The olive contains a bitter and acrid substance or substances which must be removed before the olives are edible. It is referred to in most of the literature as a "bitter principle", and has been called an acid, a tannin, and more recently a glucoside. Cruess has repeated the work of the various investigators, who claimed these different substances, and as a result has come to the conclusion that it is a

glucoside, that is, a combination of glucose with another compound.

In immature fleshy fruits there is usually an accumulation of acids, tannins, and sometimes starch. As ripening proceeds, carbohydrates and aromatic substances are formed, and the bitter, acrid, or astringent taste disappears. In the olive there is no starch found at any stage of maturity. Glucose has been found in all stages, and is supposed to be the substance from which the oil is formed. The oil is in very minute quantities in the fruit up to the time when the pit is formed, from then on it increases gradually up to its maximum when the fruit is not quite mature. In the plant economy the fat or oil is one of the most important food reserves of plants. All parts of the fruit-rind, flesh, stone, and seed-contain oil, the fleshy part, forming about 80% of the fruit, containing the largest amount.

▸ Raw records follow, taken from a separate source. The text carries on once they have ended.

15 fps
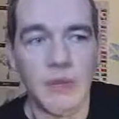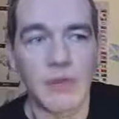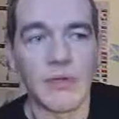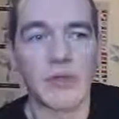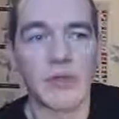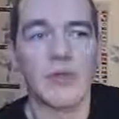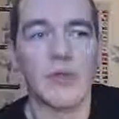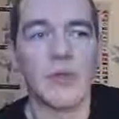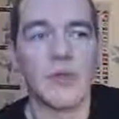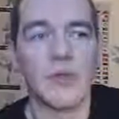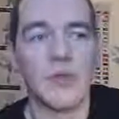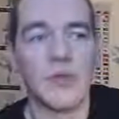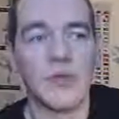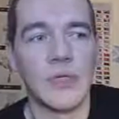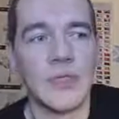Brothers
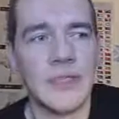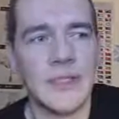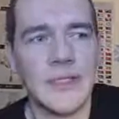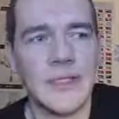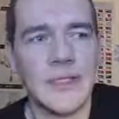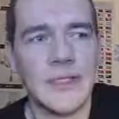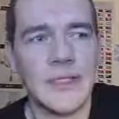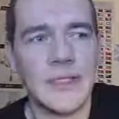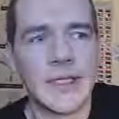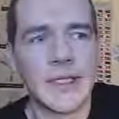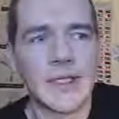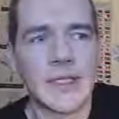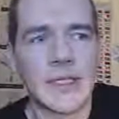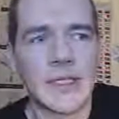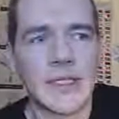to
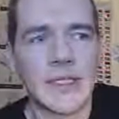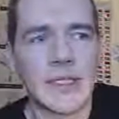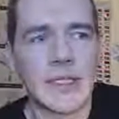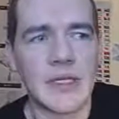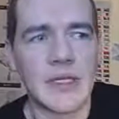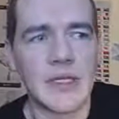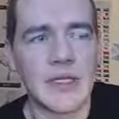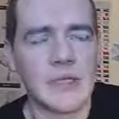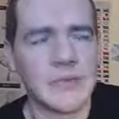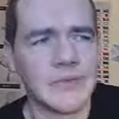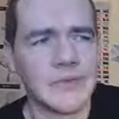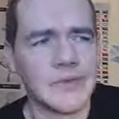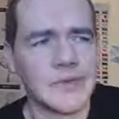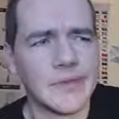I think it's the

Contrary to the condition existing in most fruits, the bitterness remains through all stages of development in the olive. A substance of glucosidic nature, given the name "oleuropeine", has been isolated, and found to be of extreme bitterness. This may be the substance or one of the substances which cause the inedibility of the untreated olive.

The oil is the most important constituent of the fruit on account of its high food value and its use in the industries. It is used to a large extent in cold countries and also in dry countries where there are few cattle, the oil taking in the various culinary operations, the place of butter and other fats.

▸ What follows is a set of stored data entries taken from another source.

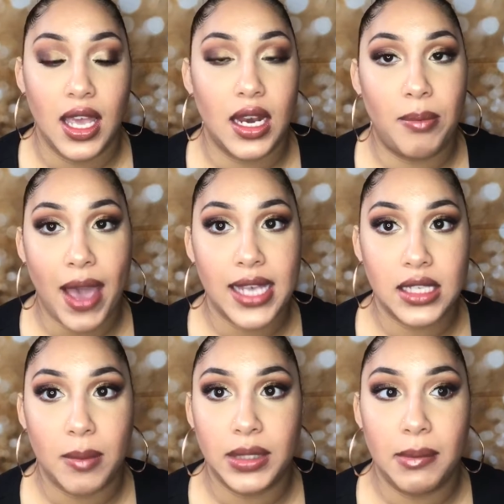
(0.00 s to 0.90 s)
the
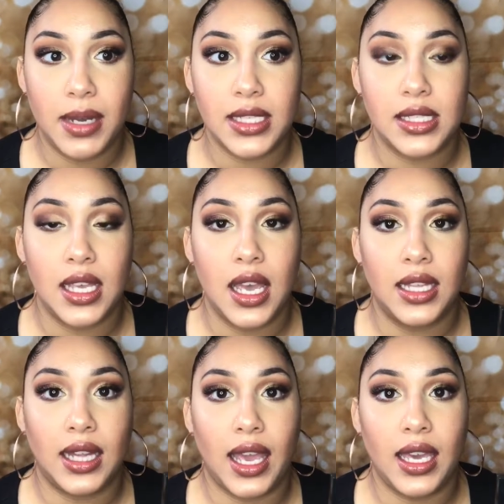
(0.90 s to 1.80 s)
past couple of months.
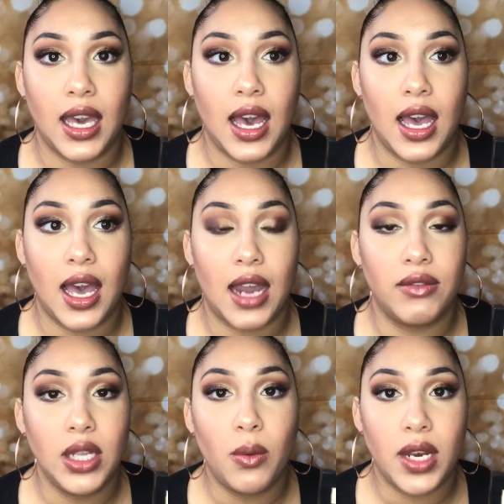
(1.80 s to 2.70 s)
Like, I
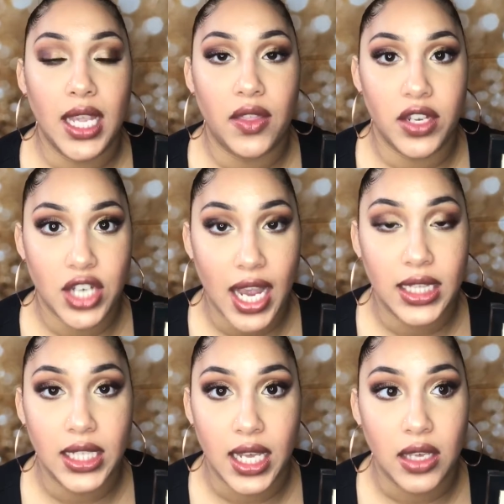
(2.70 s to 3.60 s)
really want to get the
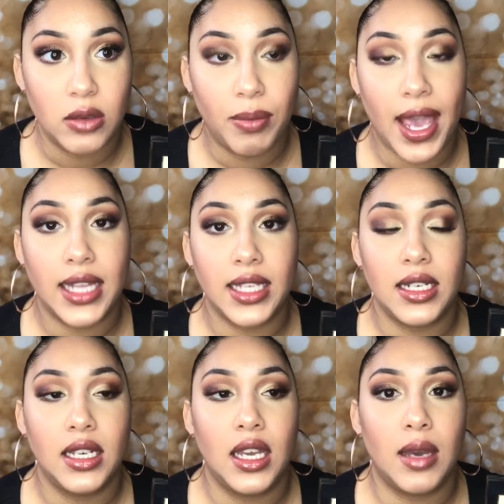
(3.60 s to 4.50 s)
Jaclyn Hill
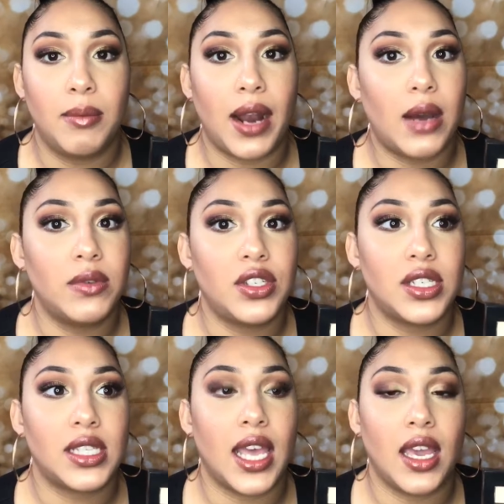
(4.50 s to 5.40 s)
palette, but I was
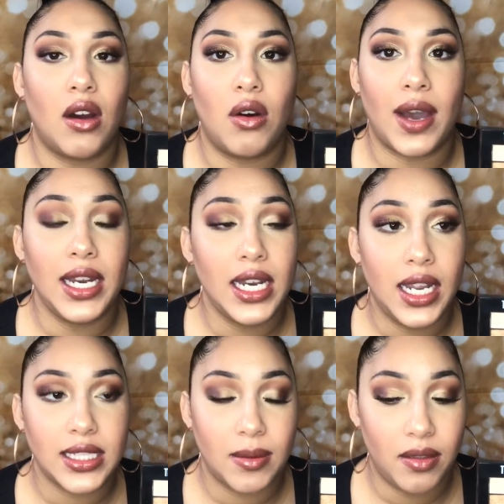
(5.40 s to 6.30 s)
just like, oh, I need to
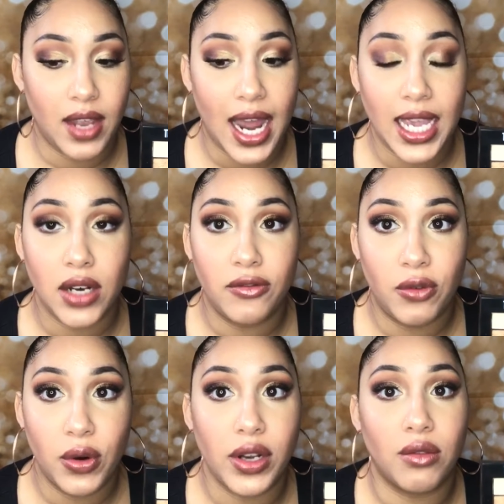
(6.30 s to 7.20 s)
get something that I can
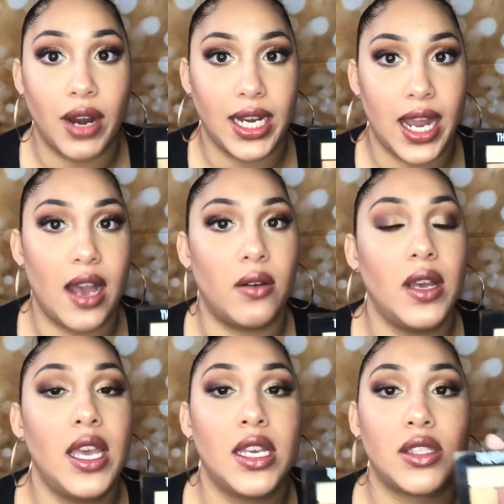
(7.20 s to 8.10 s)
afford right
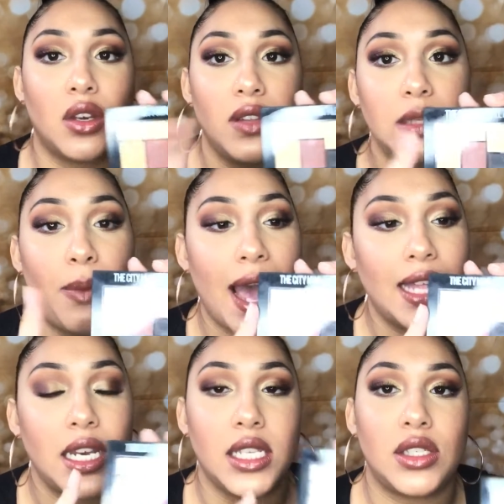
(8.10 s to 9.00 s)
now. So this
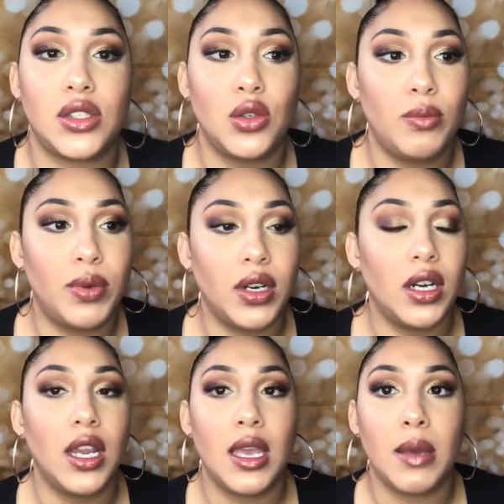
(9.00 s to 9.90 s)
palette is
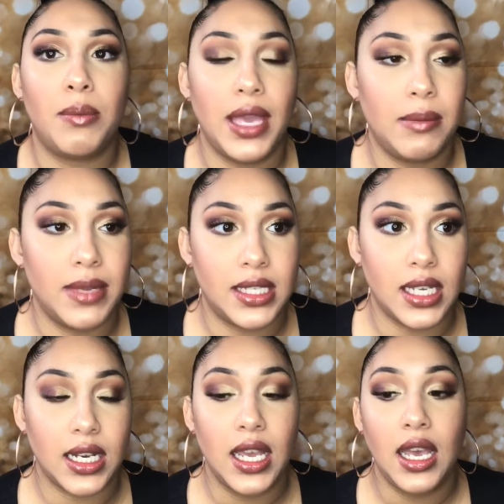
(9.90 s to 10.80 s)
super
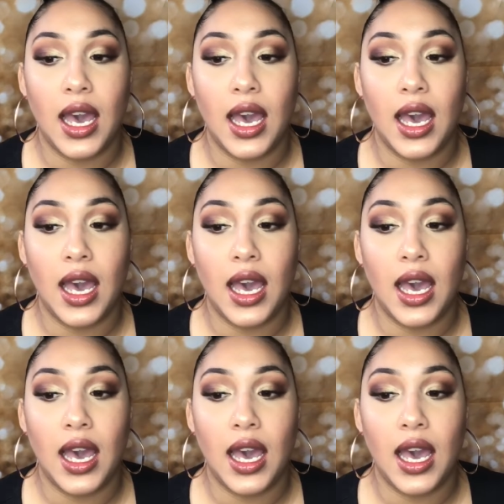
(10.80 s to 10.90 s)
pigmented.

Among the ancient Jews the oil was considered indispensable and as necessary as bread. An abundance of oil was looked upon as a blessing from God. Vast public storehouses were constructed to hold it for the scarce years, To the Greeks the three indispensable foods were oil, grains, and wine, the oil entering into most of their dishes. The Romans had a large trade in the oil, and it was also used, to a large extent, in their domestic cooking. In Italy and Spain street vendors fry fritters in the oil and sell them while hot. It has considerable use in conserving fish, particularly sardines. The higher grades of French, Spanish, Norwegian, and American sardines are packed in olive oil. This use has been extended in recent years to the packing of tuna fish.

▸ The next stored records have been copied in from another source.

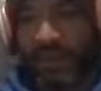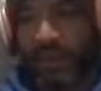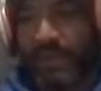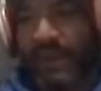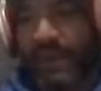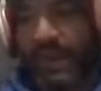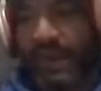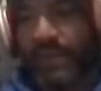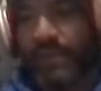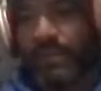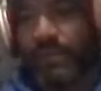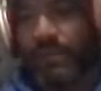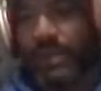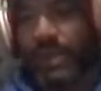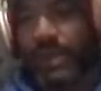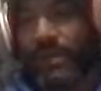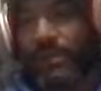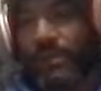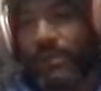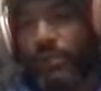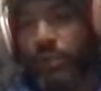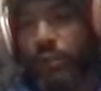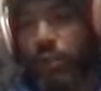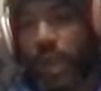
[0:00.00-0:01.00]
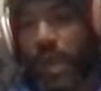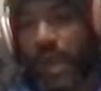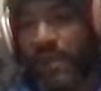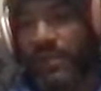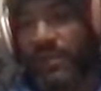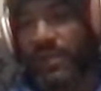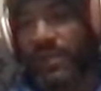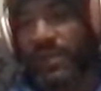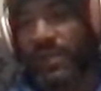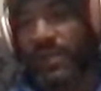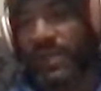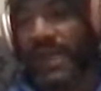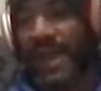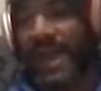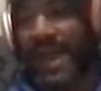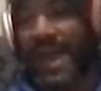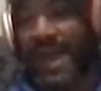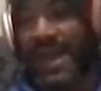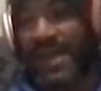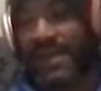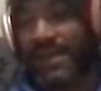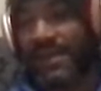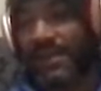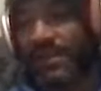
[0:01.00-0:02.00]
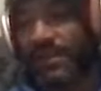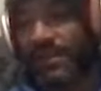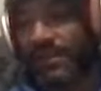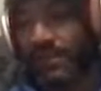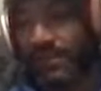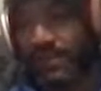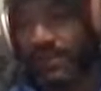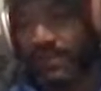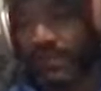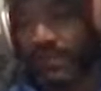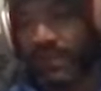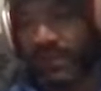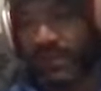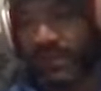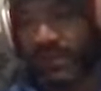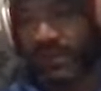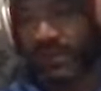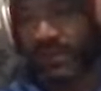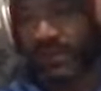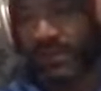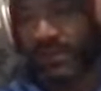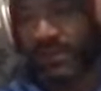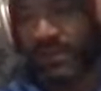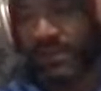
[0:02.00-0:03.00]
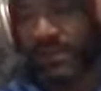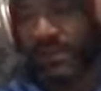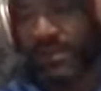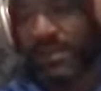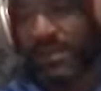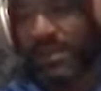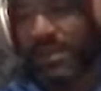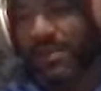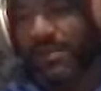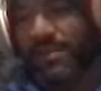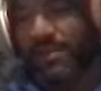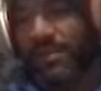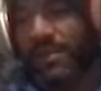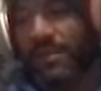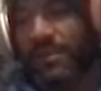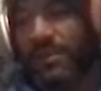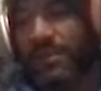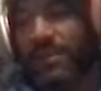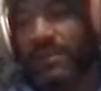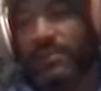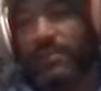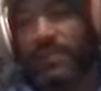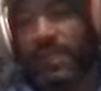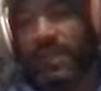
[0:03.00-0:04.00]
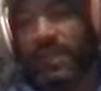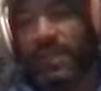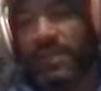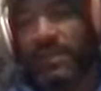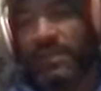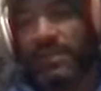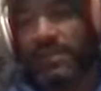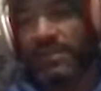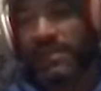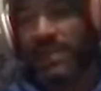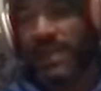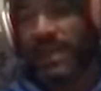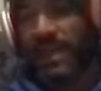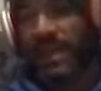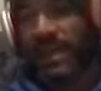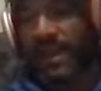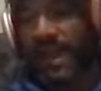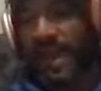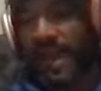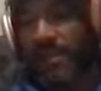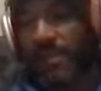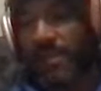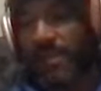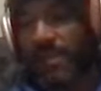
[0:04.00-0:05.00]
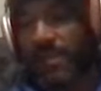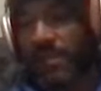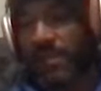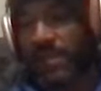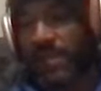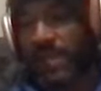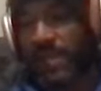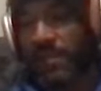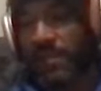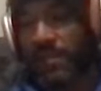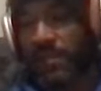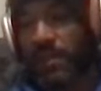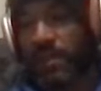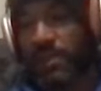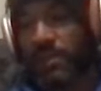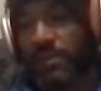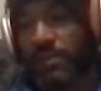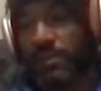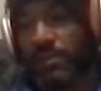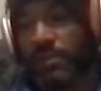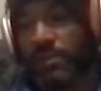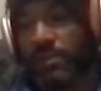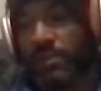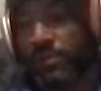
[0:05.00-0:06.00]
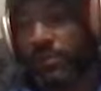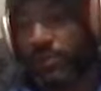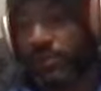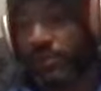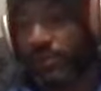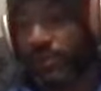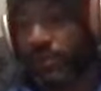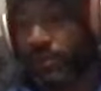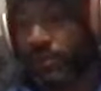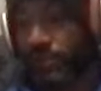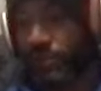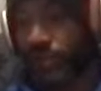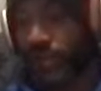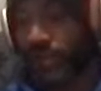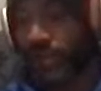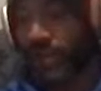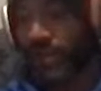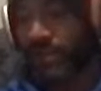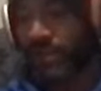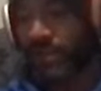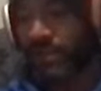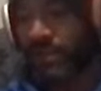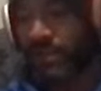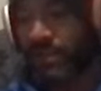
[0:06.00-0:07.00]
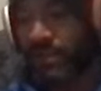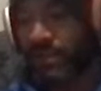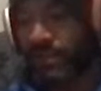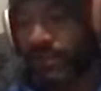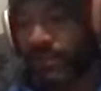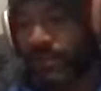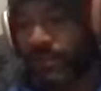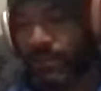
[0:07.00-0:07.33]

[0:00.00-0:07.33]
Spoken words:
Now the crowd was watching and listening. Suddenly, making this guy happy became a customer service challenge.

Olive oil occupies a high position as a vegetable fat. Many others have been prepared and offered as substitutes, and if judged by chemical composition alone, give practically equal food value, but are lacking in the delicious flavor which makes olive. oil distinctive and gives it a superiority over all other oils.

The oil is a large factor in the industries; it serves as an extractive of perfumes, as a constituent of fine, smooth soaps, and as a lubricant in watch factories. Formerly the lower grades were used commonly for lubricating purposes, but with improved methods of clarifying and the greater expense attendant on its use, it has been superseded by cheaper lubricants.